People such as our friend Chavez, good ol Daniel Ortega from Nicaragua, the group Doctors Without Borders, Bolivian leader Evo Morales, various French groups and other humanitarian groups. Our troops are in a no-win position. Someone has to do what they are doing. And no , they are not there to occupy the country. Without some semblance of order the over one billion dollars that has been pledged so far will be squandered, stolen or worse.Our own Time magazine is calling it a” compassionate invasion.” Thanks for nothing fellows.
82nd Airborne troops are already there, probably some Marines and Navy as well as directed by Joint Chiefs Chairman Admiral Mike Mullen. So, just one question, maybe two for all these clowns who are protesting. Who do want to handle all this stuff ? Political commentator Janet Daley, writing in the U K Telegraph called it a case of ” America is always wrong, part 85.” Reckon the French are just jealous. She made this telling point. If our interventions are kept to a minimum, they are “callous” and ” selfish.” If we accept full responsibility we are engaged in “imperialist occupation.”
For the troops that are there, I wish you God speed. We know you will do your country proud.
The Senate race in Massachusetts is coming down the homestretch with the election just a couple of days away. Republican Scott Brown has an excellent chance to win over Democrat Martha ( Curt Schilling is a Yankees fan) Coakley. It seems that the Democrats are pulling out all the stops now.
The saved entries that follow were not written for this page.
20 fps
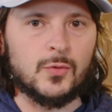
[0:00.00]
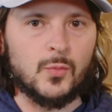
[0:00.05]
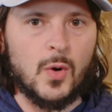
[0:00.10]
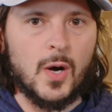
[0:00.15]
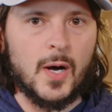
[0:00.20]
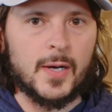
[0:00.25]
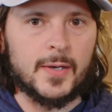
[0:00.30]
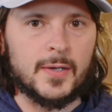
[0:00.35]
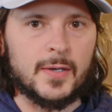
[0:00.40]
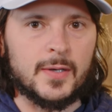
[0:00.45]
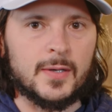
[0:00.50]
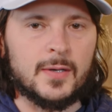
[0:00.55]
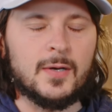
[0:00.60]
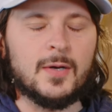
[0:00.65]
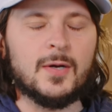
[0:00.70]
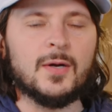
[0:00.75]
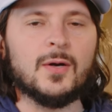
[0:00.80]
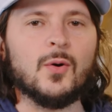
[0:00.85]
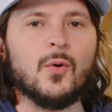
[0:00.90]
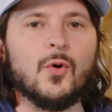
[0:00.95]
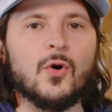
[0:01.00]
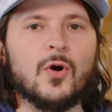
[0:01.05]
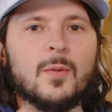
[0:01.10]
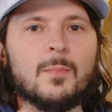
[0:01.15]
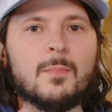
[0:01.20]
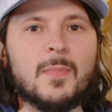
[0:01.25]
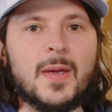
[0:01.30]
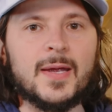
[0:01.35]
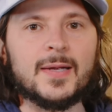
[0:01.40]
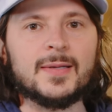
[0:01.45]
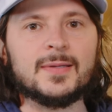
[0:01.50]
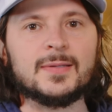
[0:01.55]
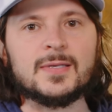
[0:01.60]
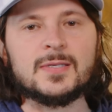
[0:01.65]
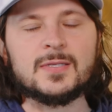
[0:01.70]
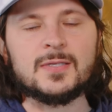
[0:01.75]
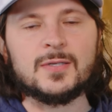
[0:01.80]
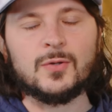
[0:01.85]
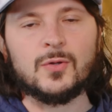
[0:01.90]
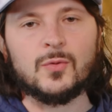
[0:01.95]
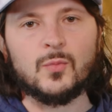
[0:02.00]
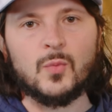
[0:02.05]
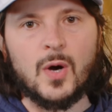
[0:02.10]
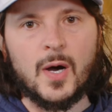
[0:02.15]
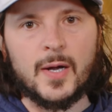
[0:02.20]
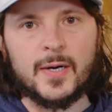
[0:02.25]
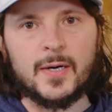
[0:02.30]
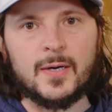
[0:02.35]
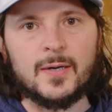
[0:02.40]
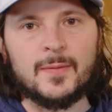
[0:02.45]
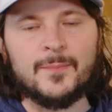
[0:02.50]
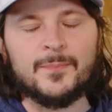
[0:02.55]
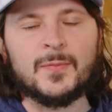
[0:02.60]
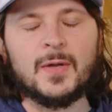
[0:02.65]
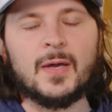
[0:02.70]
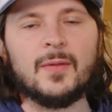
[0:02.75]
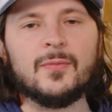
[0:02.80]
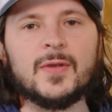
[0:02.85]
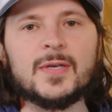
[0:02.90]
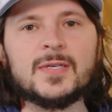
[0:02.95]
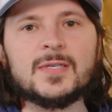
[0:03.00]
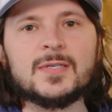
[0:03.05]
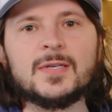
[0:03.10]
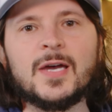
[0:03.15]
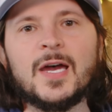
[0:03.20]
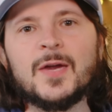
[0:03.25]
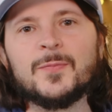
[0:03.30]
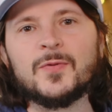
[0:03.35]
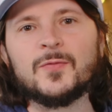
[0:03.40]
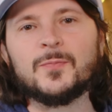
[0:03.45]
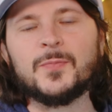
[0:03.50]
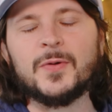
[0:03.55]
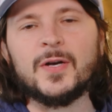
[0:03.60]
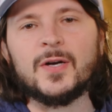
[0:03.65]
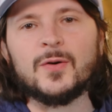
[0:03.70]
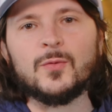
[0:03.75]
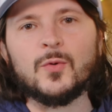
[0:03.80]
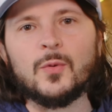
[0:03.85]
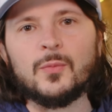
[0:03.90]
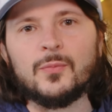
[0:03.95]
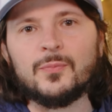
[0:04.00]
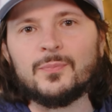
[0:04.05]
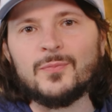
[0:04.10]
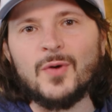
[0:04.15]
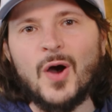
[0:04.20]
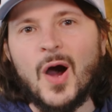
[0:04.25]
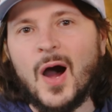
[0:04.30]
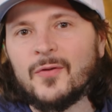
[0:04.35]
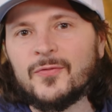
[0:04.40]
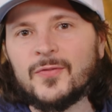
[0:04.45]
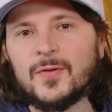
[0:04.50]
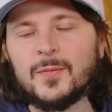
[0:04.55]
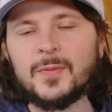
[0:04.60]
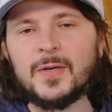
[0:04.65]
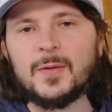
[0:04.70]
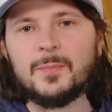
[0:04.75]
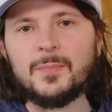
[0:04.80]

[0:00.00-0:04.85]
water or make distilled water. This type of beer will often be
Chuck Schumer has blasted Brown, the Dems have run an unauthorized commercial “borrowing” the UPS advertising slogan and have been told to stop. Bill Clinton is even linking Coakley’s election and aid to Haiti. He called them ” two sides of the same coin.” And these are just the politicians talking.
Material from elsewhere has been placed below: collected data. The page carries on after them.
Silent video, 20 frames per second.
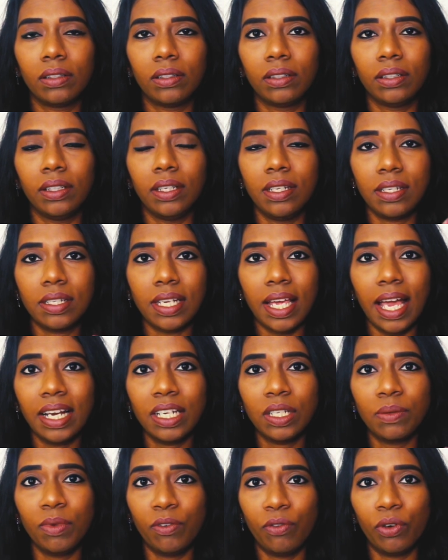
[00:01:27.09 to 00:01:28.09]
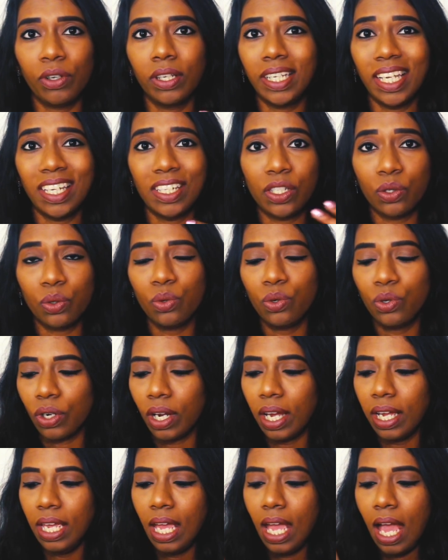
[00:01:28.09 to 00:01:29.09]
uh intact before it gets too
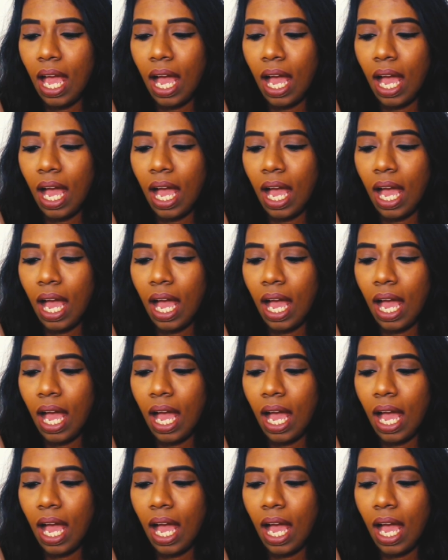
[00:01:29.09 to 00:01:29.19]
dry,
Members of the mainstream media are chiming in as well. Two of the most intriguing/outrageous examples both work for MSNBC. Our old friend Chris Matthews longs for the day when one could just by enough votes. Shucks, that might still happen. An even better line comes from Ed Schultz who says he would vote 10 times if he lived in Massachusetts. “I’d cheat to keep these bastards out.” Finally, an honest cheater.
All this in a state, uh, commonwealth, where registered Democrats far outnumber registered Republicans. Almost forgot, the President has visited as well. Who knows if that helped or hurt. If Coakley loses, the Democrats can always blame her for running a bad campaign or being a weak candidate. But they would not do that, would they?
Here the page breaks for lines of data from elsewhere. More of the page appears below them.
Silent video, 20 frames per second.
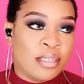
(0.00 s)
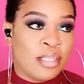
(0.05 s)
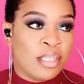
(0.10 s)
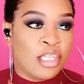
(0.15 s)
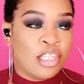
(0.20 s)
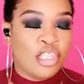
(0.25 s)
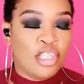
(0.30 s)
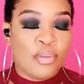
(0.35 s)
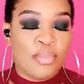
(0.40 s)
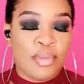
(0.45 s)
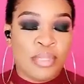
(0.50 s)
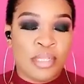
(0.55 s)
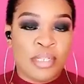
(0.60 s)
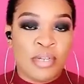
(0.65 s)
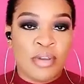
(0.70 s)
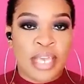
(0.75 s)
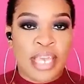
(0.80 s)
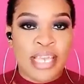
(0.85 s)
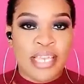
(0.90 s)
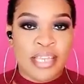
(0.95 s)
This shop is
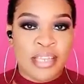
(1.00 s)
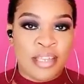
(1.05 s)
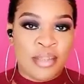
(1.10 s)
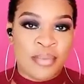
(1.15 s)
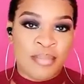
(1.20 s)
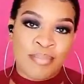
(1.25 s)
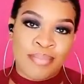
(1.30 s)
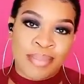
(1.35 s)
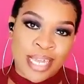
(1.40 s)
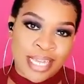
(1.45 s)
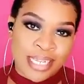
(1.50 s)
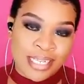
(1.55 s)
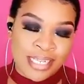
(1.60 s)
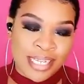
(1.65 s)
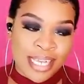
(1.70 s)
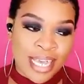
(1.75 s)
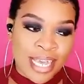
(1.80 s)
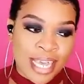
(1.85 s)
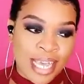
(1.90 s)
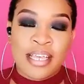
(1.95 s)
located in
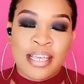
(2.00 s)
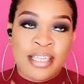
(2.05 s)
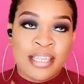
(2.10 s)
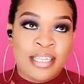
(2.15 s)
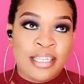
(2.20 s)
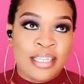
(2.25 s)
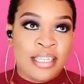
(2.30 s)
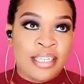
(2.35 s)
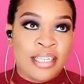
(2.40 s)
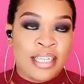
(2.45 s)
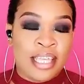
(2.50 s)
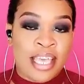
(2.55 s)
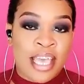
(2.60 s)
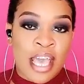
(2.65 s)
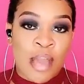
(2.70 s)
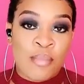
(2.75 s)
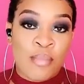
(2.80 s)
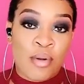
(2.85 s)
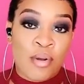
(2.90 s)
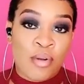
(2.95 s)
Blantyre in the
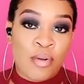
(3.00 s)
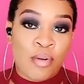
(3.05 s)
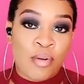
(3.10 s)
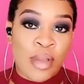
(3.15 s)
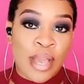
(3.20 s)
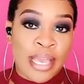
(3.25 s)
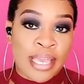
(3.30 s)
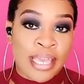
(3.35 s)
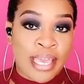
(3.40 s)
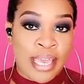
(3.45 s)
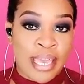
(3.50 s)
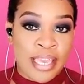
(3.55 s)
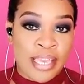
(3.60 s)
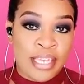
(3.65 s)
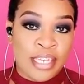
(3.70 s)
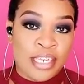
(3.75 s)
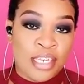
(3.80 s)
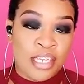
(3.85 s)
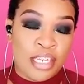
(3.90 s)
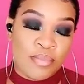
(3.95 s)
Apollo
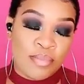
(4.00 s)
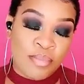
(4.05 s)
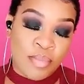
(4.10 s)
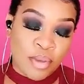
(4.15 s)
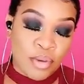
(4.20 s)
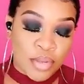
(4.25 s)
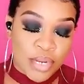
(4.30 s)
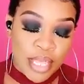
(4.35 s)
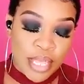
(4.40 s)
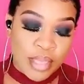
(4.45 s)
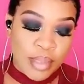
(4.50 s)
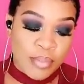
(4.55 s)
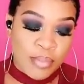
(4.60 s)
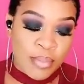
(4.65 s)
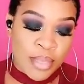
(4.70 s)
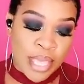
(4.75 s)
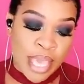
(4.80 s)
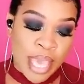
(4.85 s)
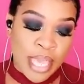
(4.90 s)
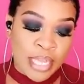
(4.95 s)
Arcade building
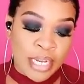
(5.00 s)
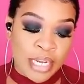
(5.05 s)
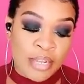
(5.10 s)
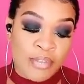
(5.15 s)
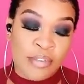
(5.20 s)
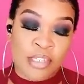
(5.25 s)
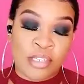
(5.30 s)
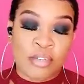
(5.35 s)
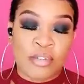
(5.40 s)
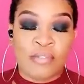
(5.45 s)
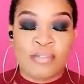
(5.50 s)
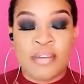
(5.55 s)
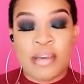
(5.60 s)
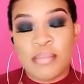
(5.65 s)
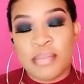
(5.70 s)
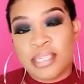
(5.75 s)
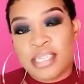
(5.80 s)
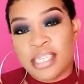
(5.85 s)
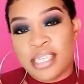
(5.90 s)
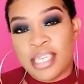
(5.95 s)
behind Livingstone
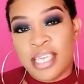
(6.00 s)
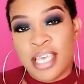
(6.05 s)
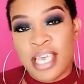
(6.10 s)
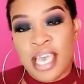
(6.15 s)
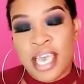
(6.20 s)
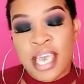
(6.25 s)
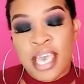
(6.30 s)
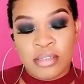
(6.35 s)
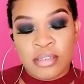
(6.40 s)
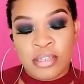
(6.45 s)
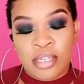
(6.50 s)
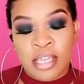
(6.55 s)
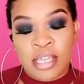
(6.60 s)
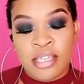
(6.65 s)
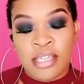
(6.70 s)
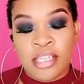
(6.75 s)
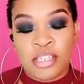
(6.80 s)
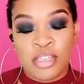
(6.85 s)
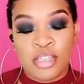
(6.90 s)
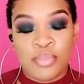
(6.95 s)
Pharmacy,
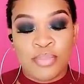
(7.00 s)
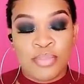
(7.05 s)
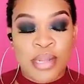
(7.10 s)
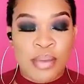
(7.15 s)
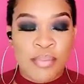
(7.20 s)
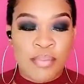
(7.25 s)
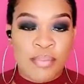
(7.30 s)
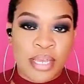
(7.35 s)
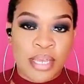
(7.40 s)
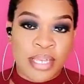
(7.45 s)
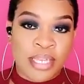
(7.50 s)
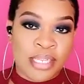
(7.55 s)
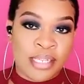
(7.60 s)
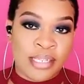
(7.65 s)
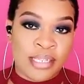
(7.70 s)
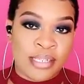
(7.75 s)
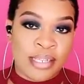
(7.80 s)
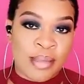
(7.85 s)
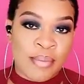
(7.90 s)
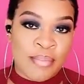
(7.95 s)
and the shop number
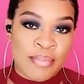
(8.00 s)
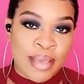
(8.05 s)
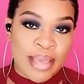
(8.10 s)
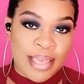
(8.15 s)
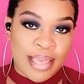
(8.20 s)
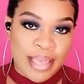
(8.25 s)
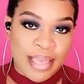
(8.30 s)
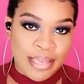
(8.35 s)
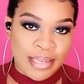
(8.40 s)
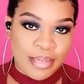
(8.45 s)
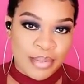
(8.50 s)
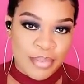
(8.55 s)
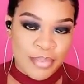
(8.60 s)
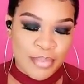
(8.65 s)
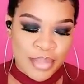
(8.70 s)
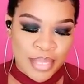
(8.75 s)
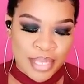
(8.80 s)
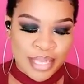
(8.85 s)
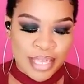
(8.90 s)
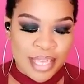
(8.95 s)
is number
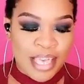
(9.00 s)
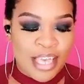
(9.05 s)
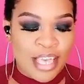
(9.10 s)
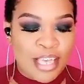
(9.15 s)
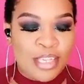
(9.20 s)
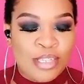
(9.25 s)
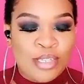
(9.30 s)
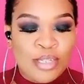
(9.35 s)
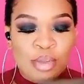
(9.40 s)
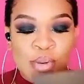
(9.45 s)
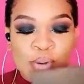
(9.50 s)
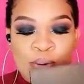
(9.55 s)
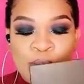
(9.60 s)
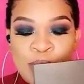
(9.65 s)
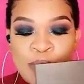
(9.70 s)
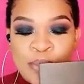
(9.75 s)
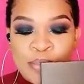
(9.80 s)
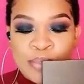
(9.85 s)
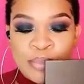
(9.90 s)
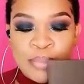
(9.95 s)
8B.
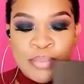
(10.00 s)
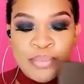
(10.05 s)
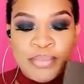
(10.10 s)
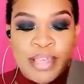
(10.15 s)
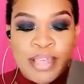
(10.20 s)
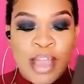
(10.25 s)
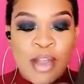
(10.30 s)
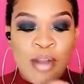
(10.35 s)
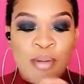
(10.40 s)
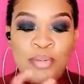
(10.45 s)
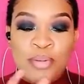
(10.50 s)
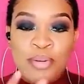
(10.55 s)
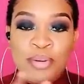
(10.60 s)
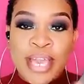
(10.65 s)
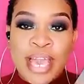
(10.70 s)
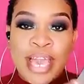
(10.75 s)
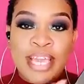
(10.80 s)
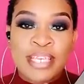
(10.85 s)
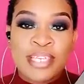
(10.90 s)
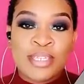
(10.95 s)
So I hope you
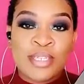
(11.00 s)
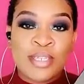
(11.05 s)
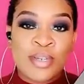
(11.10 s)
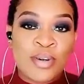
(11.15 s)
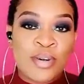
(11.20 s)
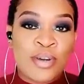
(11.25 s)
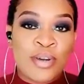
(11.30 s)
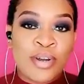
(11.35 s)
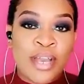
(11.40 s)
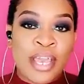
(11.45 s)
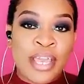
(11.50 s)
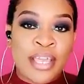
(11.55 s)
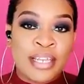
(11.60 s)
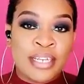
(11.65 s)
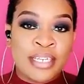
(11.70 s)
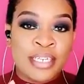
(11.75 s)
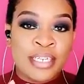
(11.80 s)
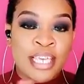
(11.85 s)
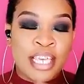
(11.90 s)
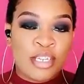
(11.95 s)
guys go
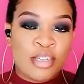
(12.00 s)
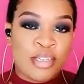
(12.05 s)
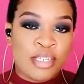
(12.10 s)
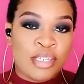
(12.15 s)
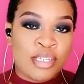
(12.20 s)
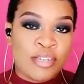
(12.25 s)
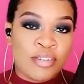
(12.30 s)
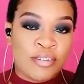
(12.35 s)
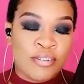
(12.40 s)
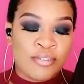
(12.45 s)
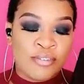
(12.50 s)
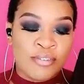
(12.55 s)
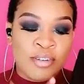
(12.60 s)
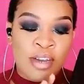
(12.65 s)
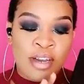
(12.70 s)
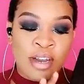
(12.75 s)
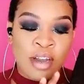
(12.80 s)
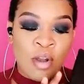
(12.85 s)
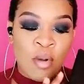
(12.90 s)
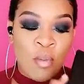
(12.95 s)
and get yourself
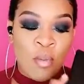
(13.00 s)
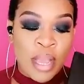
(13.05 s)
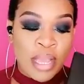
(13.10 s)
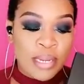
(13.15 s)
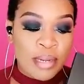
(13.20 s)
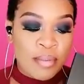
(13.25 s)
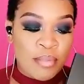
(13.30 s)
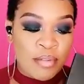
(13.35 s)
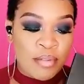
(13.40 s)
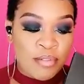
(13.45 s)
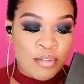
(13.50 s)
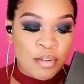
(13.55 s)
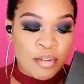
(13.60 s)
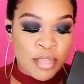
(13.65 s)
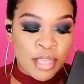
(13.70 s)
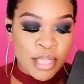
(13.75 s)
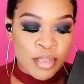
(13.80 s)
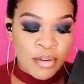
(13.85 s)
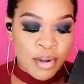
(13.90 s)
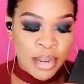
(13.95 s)
one before
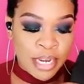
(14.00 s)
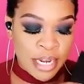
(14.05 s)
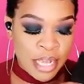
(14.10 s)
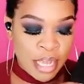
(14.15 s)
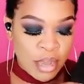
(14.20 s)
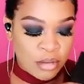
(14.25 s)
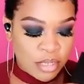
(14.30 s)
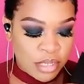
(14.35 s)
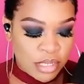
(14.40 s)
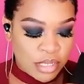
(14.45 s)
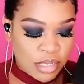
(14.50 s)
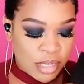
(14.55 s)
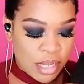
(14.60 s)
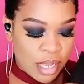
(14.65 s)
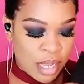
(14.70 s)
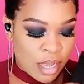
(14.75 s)
they run out.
Guess Tuesday will tell the tale.
The devastation in Haiti is almost incomprehensible to those of us watching on television. Former NBA player Alonzo Mourning, who is there hard at work says that the pictures do not come close to accurately portraying the magnitude of what has happened. So much tragedy and loss of life in a country that was already suffering. Even people who were there providing through the United Nations and other agencies became victims themselves.
Many will go, but most of us cannot. We can give as we are able and in so doing enable other to provide desperately needed assistance. Choose wisely the recipient of your donation, preferably one with whom you are familiar and who has a proven track record. The Red Cross is a great option as is Samaritan’s Purse, located in Boone, NC and ably directed by Franklin Graham.
One interesting thing I noticed is the president announcing that the United States fund-raising effort will be jointly led by former presidents Bill Clinton and George Bush. That to me is a unique and wonderful feature of our style of government. I commend them both for their willingness to serve.
Oh, by the way. There are elements of the media that are almost inexorably comparing Obama and Haiti with Bush and Katrina. Ignore it if you can because it is totally unnecessary and misguided.
Pray for those who suffer and those who seek to aid them.